What Rudd can learn from Ricky Ponting
Sometimes, you’d swear a higher power was trying to tell us all something. Not that the universe would trouble itself over anything as trivial as Australian politics, but all the same.
On the weekend, former Australian cricket captain Ricky Ponting was brought back as a fill-in for the injured Michael Clarke. Ponting proceeded to do his customary lousy job, and was duly punted for good. Could the message be any clearer? Do we really need to spell this thing out?
The Ponting return was a screaming reminder for Kevin Rudd to stay the hell clear of a leadership challenge. Second stints don’t work. As the American novelist Thomas Wolfe once nearly wrote: “You Can’t Go Home to the Lodge Again”.
Fact is, just as we would have done nearly anything to avoid seeing Ponting spit on his hands and rub them together (bleah!), the nation has had enough of Kevin ‘07 and his cutesy, put-on little Ruddisms.
The sauce bottle sucks. We’re through with “due season”. Even if Rudd swears black and blue that he’s a different man since he swore black and blue on that leaked video, nobody believes his leadership will be any different this time.
Nothing’s ever different second time around. Look at Ricky Ponting on the weekend. Overlook for a moment Australia’s handsome win over India on Sunday night which was set up by excellent batting by everyone bar Ponting himself.
Focus instead on Ponting’s performance in the field as skipper against Sri Lanka on Friday. Defending a paltry total of 158, with his seamers being smacked all over the park, Ponting waited until there were 100 runs on the board to try his spinner Xavier Doherty.
Doherty proved to be largely ineffectual, but Ponting waited far too long to find out. He only tried to adapt when the match was already lost. Time and time again, this has been the hallmark of his captaincy. Unintuitive, formulaic and slow to react.
Ponting’s captaincy flaws have been all the more apparent in a summer when Michael Clarke has put on a captaincy masterclass. Here the analogy momentarily breaks down, because Gillard is clearly no Clarke.
But without or without a decent leader to measure him against, Rudd still stacks up poorly. Tell us, True Believers. What would Rudd do differently if granted a second residency at The Lodge?
Really, though. Will he find a stash of magic consensus juice in one of those giant Gatorade bottles they use at the cricket, and become a man of compromise?

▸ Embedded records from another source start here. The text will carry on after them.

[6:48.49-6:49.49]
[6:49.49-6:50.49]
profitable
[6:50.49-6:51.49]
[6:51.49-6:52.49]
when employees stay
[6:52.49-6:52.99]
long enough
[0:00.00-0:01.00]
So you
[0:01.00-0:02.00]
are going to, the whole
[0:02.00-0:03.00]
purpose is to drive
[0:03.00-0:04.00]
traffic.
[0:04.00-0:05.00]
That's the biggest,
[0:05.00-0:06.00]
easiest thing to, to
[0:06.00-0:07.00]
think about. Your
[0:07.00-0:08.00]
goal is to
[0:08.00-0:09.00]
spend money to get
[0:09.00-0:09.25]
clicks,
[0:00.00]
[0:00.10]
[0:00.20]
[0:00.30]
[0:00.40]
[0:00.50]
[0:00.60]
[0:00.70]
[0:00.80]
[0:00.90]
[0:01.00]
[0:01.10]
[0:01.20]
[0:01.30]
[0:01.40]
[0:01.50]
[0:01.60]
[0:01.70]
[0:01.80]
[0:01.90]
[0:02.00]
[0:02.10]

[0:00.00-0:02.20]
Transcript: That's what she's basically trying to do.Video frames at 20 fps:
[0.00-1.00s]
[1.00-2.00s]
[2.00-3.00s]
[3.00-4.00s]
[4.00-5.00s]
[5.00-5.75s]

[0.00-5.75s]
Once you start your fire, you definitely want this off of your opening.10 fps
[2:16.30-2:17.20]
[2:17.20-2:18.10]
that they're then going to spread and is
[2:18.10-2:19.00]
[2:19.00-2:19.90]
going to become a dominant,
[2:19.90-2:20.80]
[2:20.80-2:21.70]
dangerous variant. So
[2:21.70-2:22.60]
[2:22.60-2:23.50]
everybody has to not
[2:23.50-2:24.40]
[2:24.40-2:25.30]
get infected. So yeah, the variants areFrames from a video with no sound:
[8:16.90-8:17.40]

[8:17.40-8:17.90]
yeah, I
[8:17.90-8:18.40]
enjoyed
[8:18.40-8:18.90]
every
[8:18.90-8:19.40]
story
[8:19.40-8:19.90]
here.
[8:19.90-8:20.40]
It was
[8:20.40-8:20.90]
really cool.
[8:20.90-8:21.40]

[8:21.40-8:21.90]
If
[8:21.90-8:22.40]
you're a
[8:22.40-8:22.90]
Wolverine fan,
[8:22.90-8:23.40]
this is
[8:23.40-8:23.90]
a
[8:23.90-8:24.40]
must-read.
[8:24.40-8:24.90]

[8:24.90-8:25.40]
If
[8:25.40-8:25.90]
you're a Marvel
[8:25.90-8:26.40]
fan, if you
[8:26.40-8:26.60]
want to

Will he learn to delegate and stop crossing other people’s t’s and dotting their i’s? Will he stop expecting his close staffers to work around the clock? Will he sit down and develop policy in a manner which might be termed strategic rather than from-the-hip? Will he magically morph the carbon tax back into the ETS he originally wanted before he kinda just wimped out on the deal?
The obvious answer is: none of the above. Rudd is cooked. Like Ricky Ponting, he is yesterday’s leader, and yesterday’s not very good one at that.
People are always saying cricket captain and PM are the two most important jobs in the land, and if Kev can’t take the hint from this weekend’s events, well, that’s just another sign of how unfit he is to lead.
Oh, and speaking of subtle messages the universe is sending, did you hear about the Swedish guy they just found half-dead in a snowbound car?
Iced Vovos, iced Volvos… either way, this stuff ends badly. The question is, is Rudd smart enough to heed the signs?